Angelo stepped forward, sketching a slight bow that somehow looked natural. Right. He’d probably been raised when men still bowed to people to greet them. Fucking vampires.
“At your service, and you are…?”
“I shouldn’t have to be doing your job for you!” Diaz shouted to the lawyers. “Get over here!”
“Keep your mouth shut, or I’ll shut it for you.” Calder didn’t raise his voice. He didn’t need to. Diaz stopped talking, showing the first sign of intelligence I’d seen from him.
“Paul Rafferty, Armitage pack councilor, entirely at yours,” Paul said, not missing a beat. “I assume Mr. Fenwick’s going to tell the shifter council, based on what you’ve seen here, that Mr. Diaz shouldn’t be given custody of children, and that his pack clearly colluded in this. Since the shaman and lawyers were provided by the pack?”

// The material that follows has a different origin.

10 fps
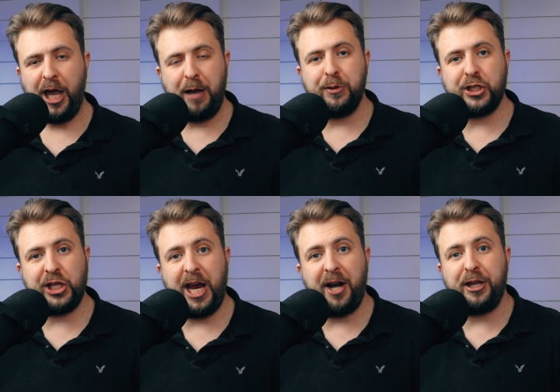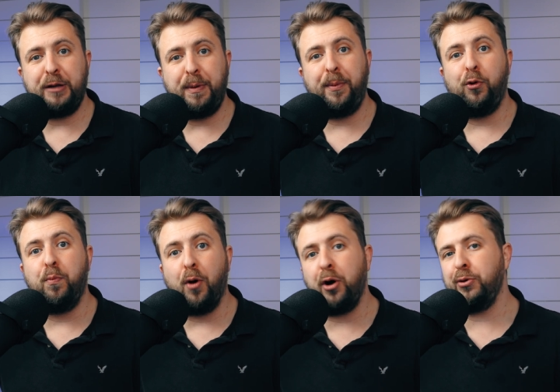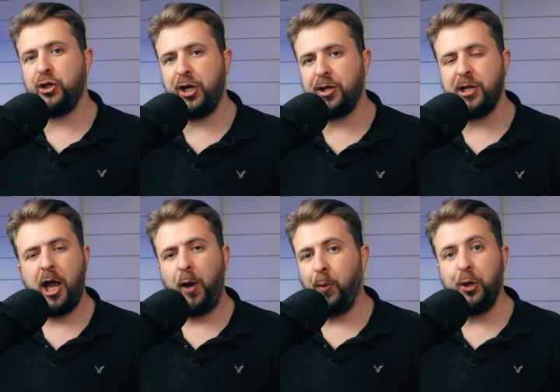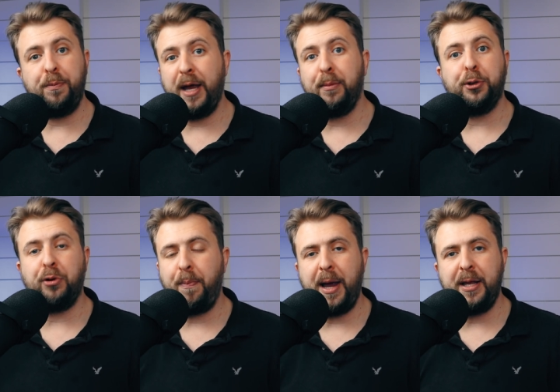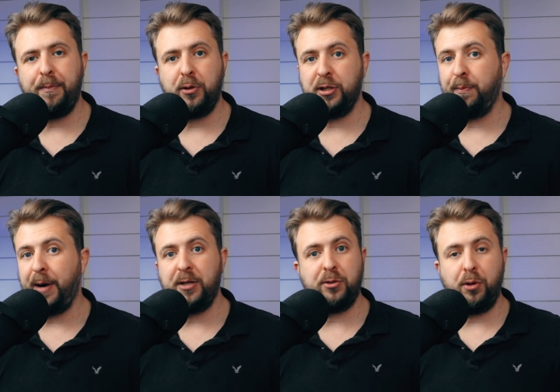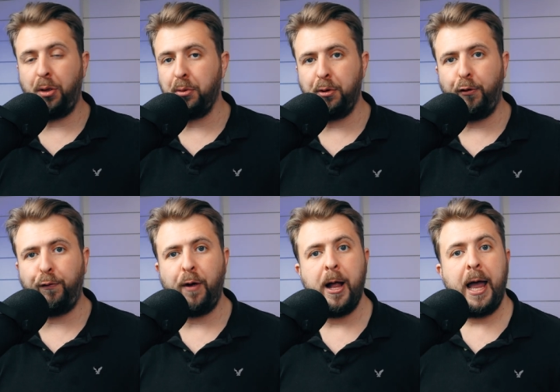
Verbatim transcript: He was scared that the people who borrowed the shares will not be able to repay them because the price is going through the roof.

“Mr. Diaz definitely told Fenwick that he’d come here with the full support of his pack leader. And Mr. Diaz is going to be lucky to keep custody of all of his internal organs,” Angelo added, with a genial smile and nod in Diaz’s direction.
“I happen to know you can do fine without a spleen,” Jared called out. “There’s hope for you yet!”
Ian started to laugh.
Matthew glared at them both, eyes flashing gold, mouth like someone had shoved a particularly sour lemon into it—that lemon being the realization that he bore a close genetic relationship to them.
“Under shifter law, these children cannot be left in the custody of Mrs. Diaz,” one of the lawyers piped up at last. “She’s human. The law is very clear on this point. You have no grounds to deny Mr. Diaz—”
“Mr. Diaz isn’t an alpha,” Paul said. “Unless we missed something?”
The lawyer opened his mouth, closed it, and shot a speaking glance at his colleague over the roof of the car.
Ferret Number Two chimed in with, “Our alpha pack leader will be more than willing to assume temporary custody of—”
“Except that he knew you were going to come here and attack us on our own land under false pretenses, and he almost certainly knew his shaman had helped Jessica leave in the first place.” Matthew’s clear, decisive voice cut across the lawyer’s, and his alpha strength and determination rippled through the air around him almost tangibly. Gods, but I loved him. All the time, but particularly when he took charge like this.